Peluang Mengalami Tindak Kejahatan Pelaku Ulang Alik di Wilayah Jabodetabek: Analisis Perbandingan Data Survei Komuter 2019 dan 2023
Crime Victimization Risk Among Commuters in the Jabodetabek Metropolitan Area: A Comparative Analysis of the 2019 and 2023 Commuter Surveys
Pengarang:
Tri Wahyuli - ; Chotib (Pembimbing/Promotor) - ; Hera Susanti (Penguji) - ; Paksi Cattra Kamang Walandouw (Penguji) -
Deskripsi
Mobilitas ulang-alik (commuting) merupakan karakteristik utama wilayah metropolitan Jabodetabek yang melibatkan jutaan penduduk setiap hari. Tingginya intensitas perjalanan tidak hanya berdampak pada aspek ekonomi dan transportasi, tetapi juga menimbulkan risiko keamanan berupa peluang mengalami tindak kejahatan. Perubahan pola mobilitas akibat pandemi COVID-19 diduga turut membentuk ulang struktur risiko tersebut.
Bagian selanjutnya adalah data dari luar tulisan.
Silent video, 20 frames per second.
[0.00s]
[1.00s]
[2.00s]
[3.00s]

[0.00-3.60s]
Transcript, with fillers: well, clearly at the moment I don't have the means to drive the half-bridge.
Penelitian ini bertujuan menganalisis peluang pelaku ulang-alik mengalami tindak kejahatan di wilayah Jabodetabek serta membandingkan perubahan polanya antara tahun 2019 dan 2023. Penelitian menggunakan pendekatan kuantitatif dengan data Survei Komuter Jabodetabek Badan Pusat Statistik tahun 2019 dan 2023, dianalisis melalui analisis deskriptif dan regresi logistik biner. Hasil penelitian menunjukkan bahwa terdapat perubahan pola risiko kejahatan yang terutama tercermin pada pergeseran moda transportasi dan pola origin–destination. Risiko kejahatan cenderung lebih terkonsentrasi pada perjalanan menuju dan di dalam wilayah DKI Jakarta, serta menunjukkan dinamika yang berbeda antar moda transportasi antara periode pra dan pascapandemi. Temuan ini menegaskan bahwa perubahan mobilitas pascapandemi berimplikasi langsung terhadap struktur peluang kejahatan pelaku ulang-alik di wilayah metropolitan.